» **Requirement**
Copy the records below exactly, leaving out every picture.

» **Records for the exercise**

>>>>>

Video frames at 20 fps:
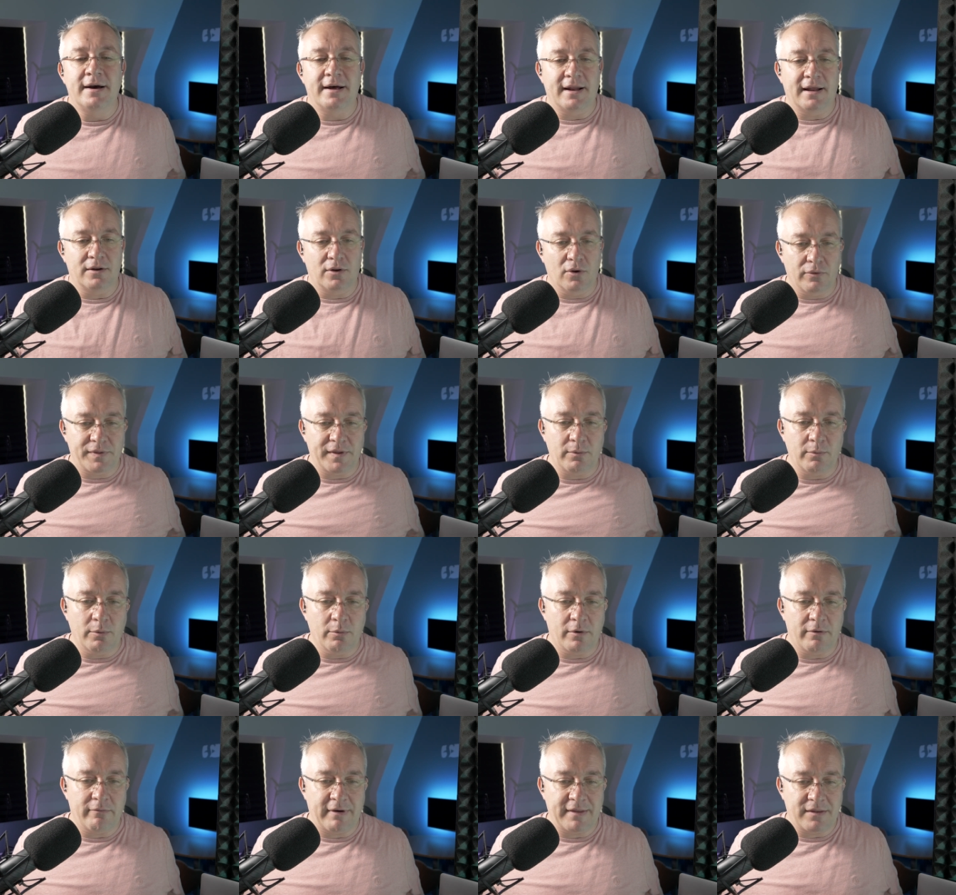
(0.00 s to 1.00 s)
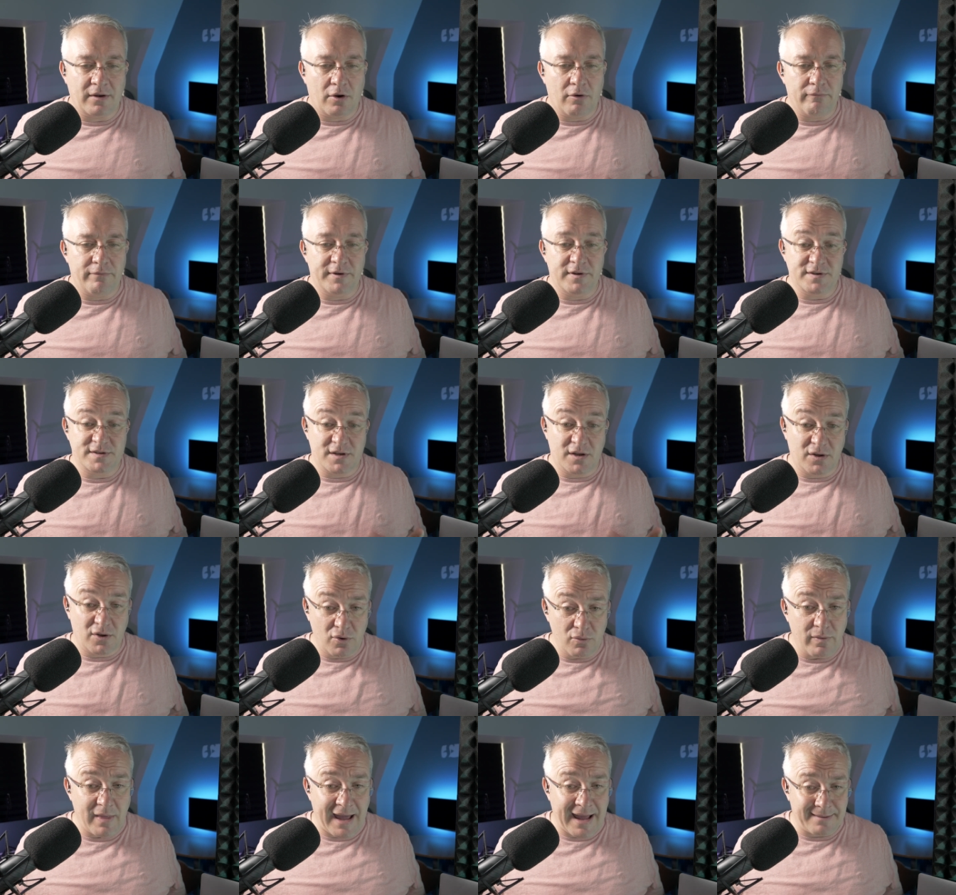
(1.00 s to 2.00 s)
And I don't think we would have had the confidence to
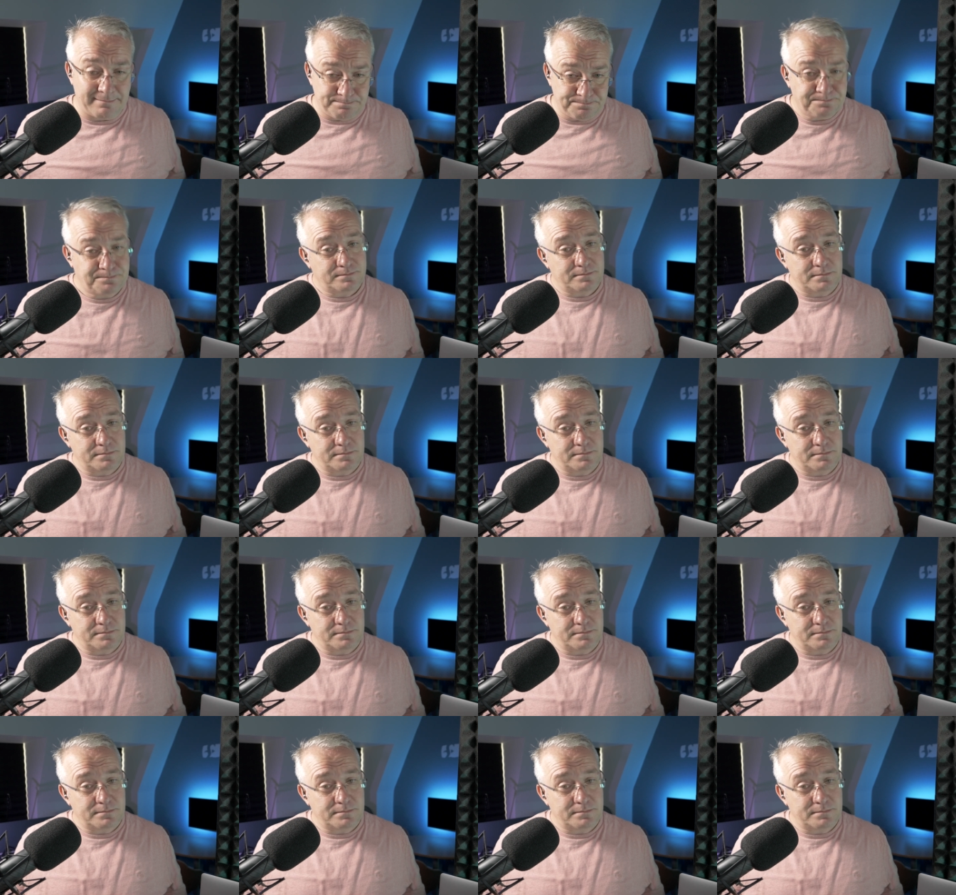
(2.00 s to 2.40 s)
do that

<<<<<

» **Finished task**
Video frames at 20 fps:
(0.00 s to 1.00 s)
(1.00 s to 2.00 s)
And I don't think we would have had the confidence to
(2.00 s to 2.40 s)
do that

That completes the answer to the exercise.